◆ **INFORMATION GIVEN**
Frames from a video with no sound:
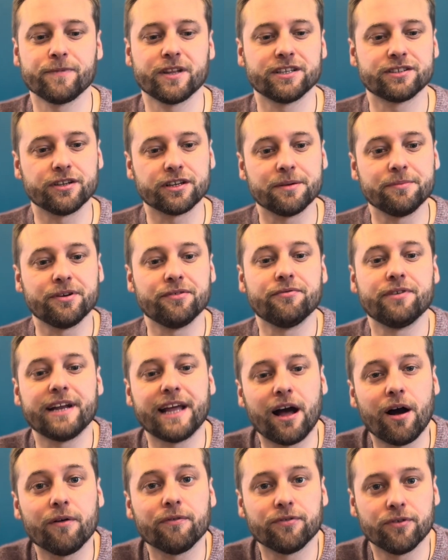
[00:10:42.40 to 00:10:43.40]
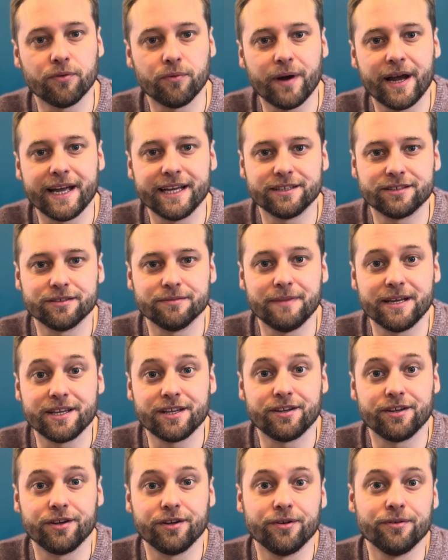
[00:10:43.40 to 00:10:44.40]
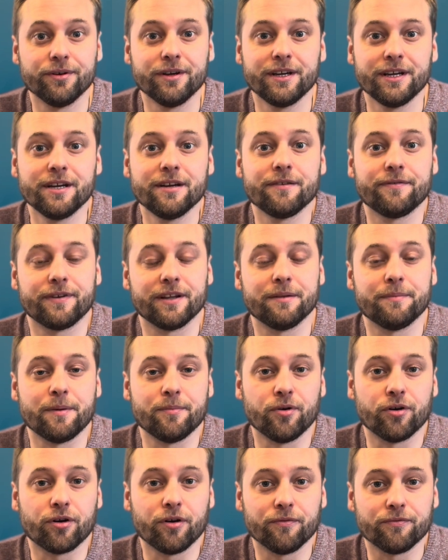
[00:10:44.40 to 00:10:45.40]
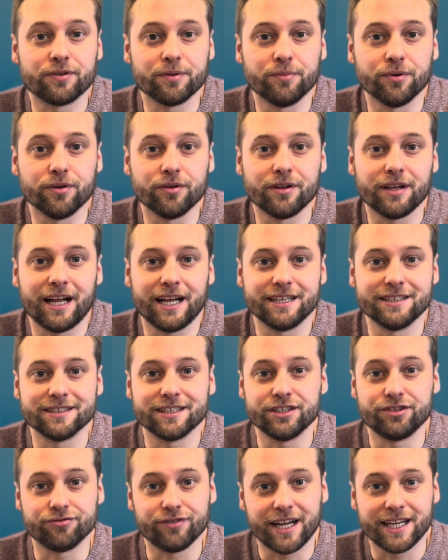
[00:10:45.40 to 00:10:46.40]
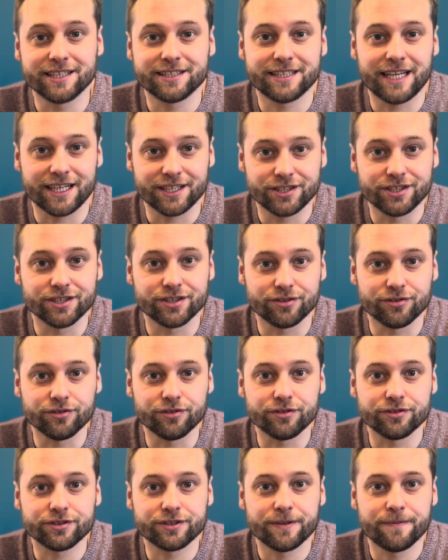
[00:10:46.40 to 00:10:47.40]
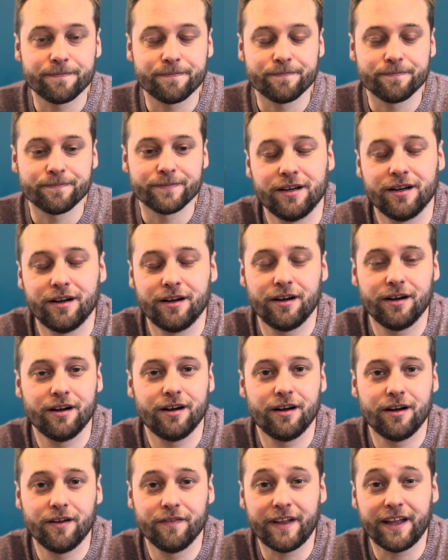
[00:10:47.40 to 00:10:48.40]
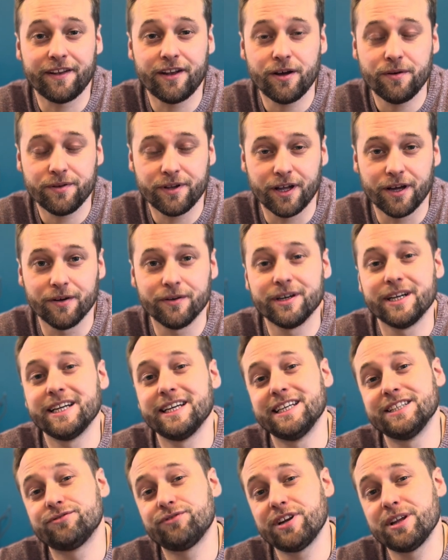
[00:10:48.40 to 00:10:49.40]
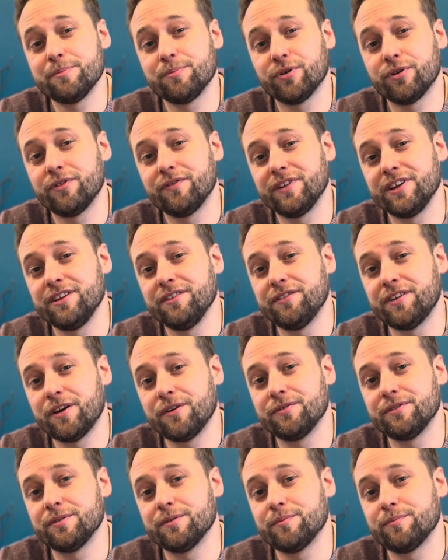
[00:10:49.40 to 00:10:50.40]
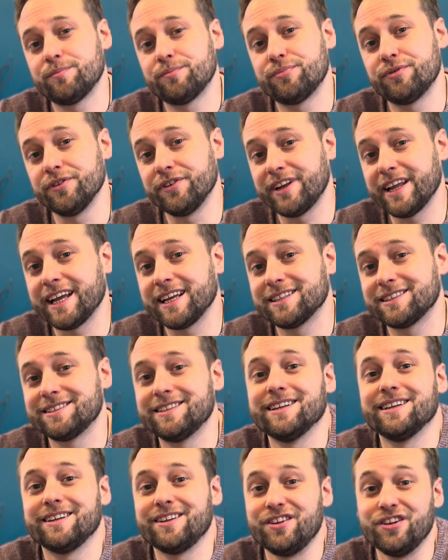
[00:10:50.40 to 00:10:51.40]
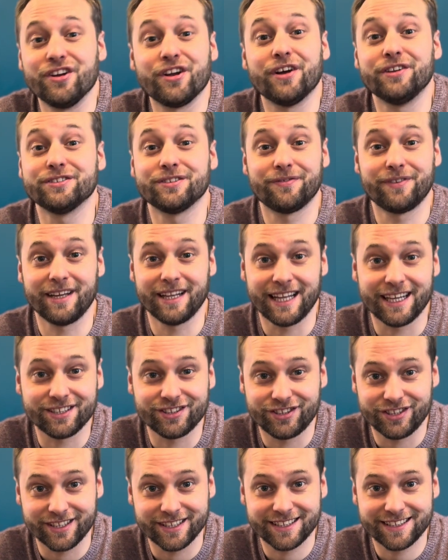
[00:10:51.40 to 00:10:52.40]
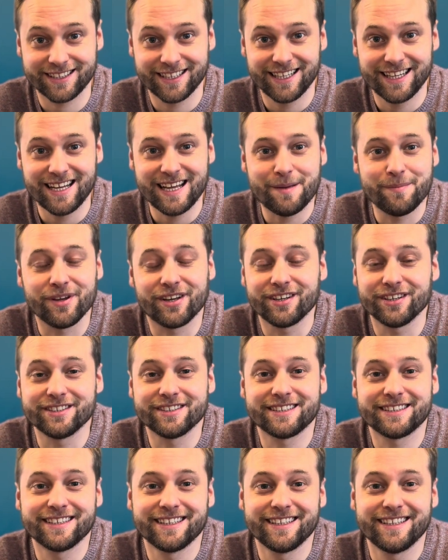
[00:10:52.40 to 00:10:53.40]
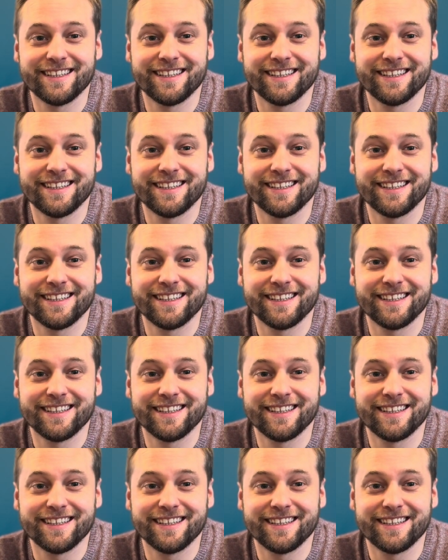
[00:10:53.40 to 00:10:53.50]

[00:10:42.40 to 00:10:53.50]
So it can be a really helpful way to make you feel a bit more comfortable and address anxious thoughts. On that note, though, it's really important that you don't predict that you're going to feel anxious, because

◆ **TASK STATEMENT**
All of the data should be returned word for word, with each picture left out.

◆ **THE COMPLETED TASK**
Frames from a video with no sound:
[00:10:42.40 to 00:10:43.40]
[00:10:43.40 to 00:10:44.40]
[00:10:44.40 to 00:10:45.40]
[00:10:45.40 to 00:10:46.40]
[00:10:46.40 to 00:10:47.40]
[00:10:47.40 to 00:10:48.40]
[00:10:48.40 to 00:10:49.40]
[00:10:49.40 to 00:10:50.40]
[00:10:50.40 to 00:10:51.40]
[00:10:51.40 to 00:10:52.40]
[00:10:52.40 to 00:10:53.40]
[00:10:53.40 to 00:10:53.50]

[00:10:42.40 to 00:10:53.50]
So it can be a really helpful way to make you feel a bit more comfortable and address anxious thoughts. On that note, though, it's really important that you don't predict that you're going to feel anxious, because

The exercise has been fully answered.